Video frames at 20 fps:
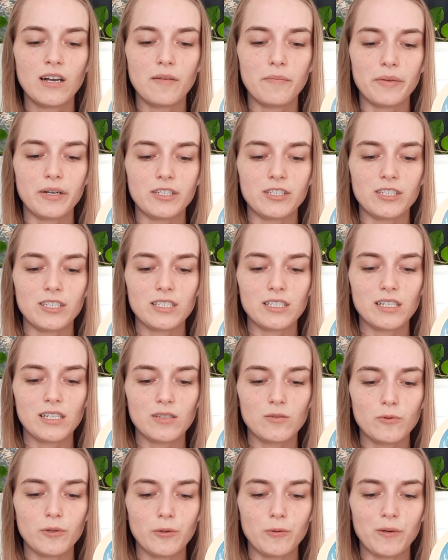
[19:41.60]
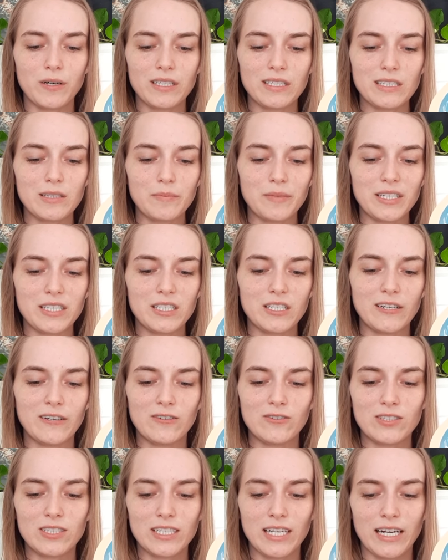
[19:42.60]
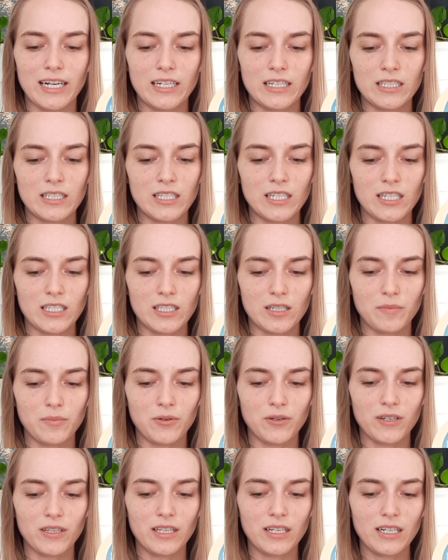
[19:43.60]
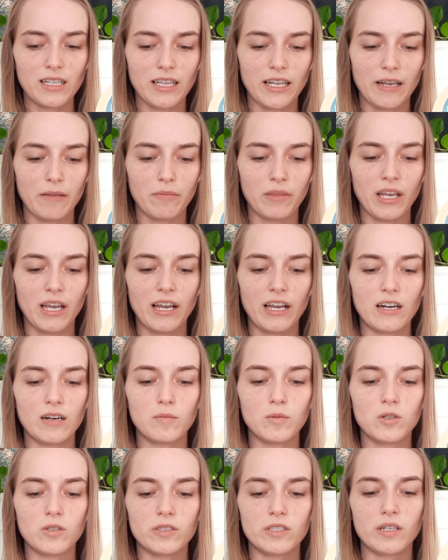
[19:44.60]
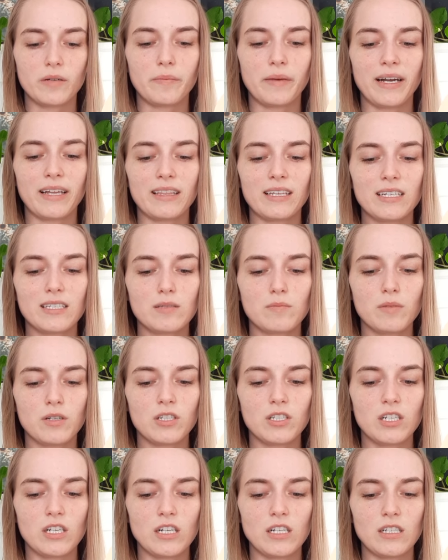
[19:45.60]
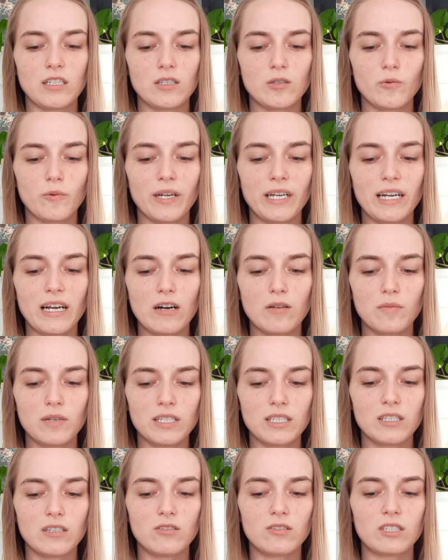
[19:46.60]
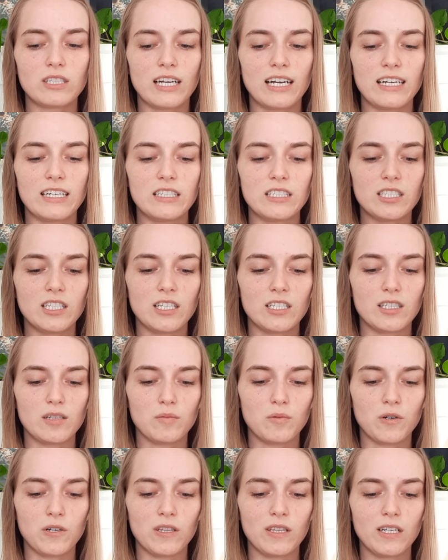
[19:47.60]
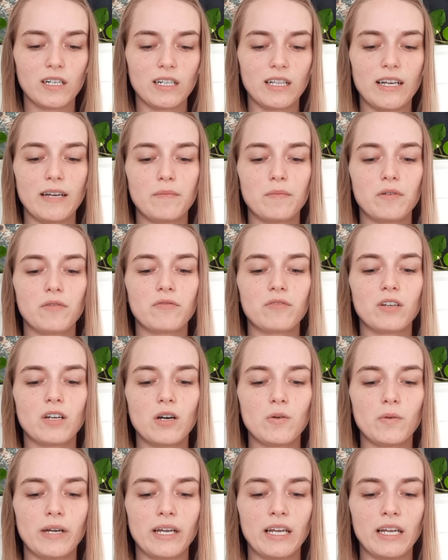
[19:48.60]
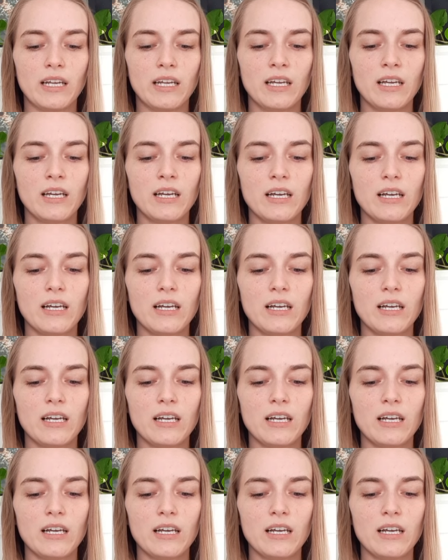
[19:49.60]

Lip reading: But just as we once misused science to support the claim that animals are mindless machines, we now misuse science to support the claim of knowing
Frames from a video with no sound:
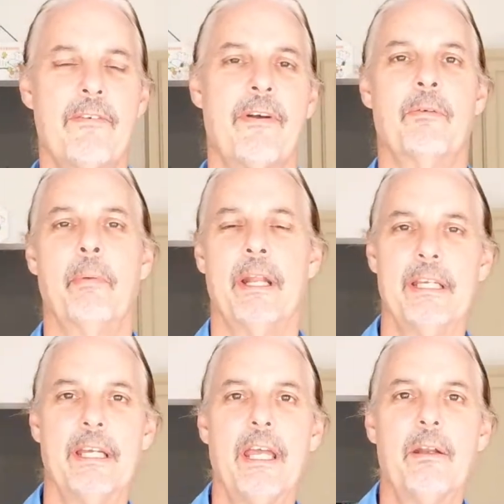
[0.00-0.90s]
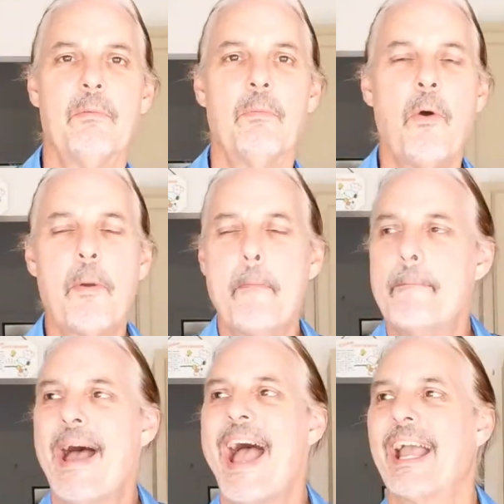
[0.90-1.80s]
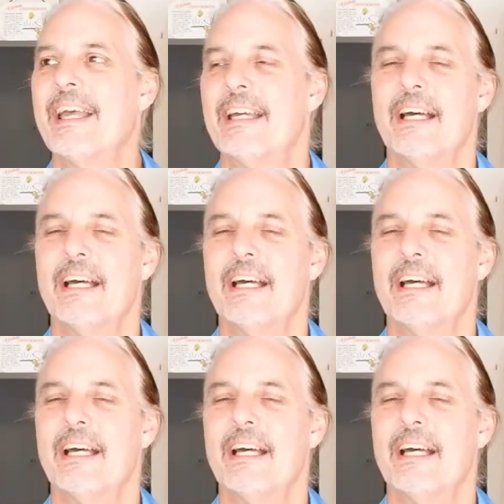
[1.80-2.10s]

everybody, and welcome back.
*-*-*
■ Task: Drop the pictures, then repeat the material word for word.

■ Expected answer:
Video frames at 20 fps:
[19:41.60]
[19:42.60]
[19:43.60]
[19:44.60]
[19:45.60]
[19:46.60]
[19:47.60]
[19:48.60]
[19:49.60]

Lip reading: But just as we once misused science to support the claim that animals are mindless machines, we now misuse science to support the claim of knowing
Frames from a video with no sound:
[0.00-0.90s]
[0.90-1.80s]
[1.80-2.10s]

everybody, and welcome back.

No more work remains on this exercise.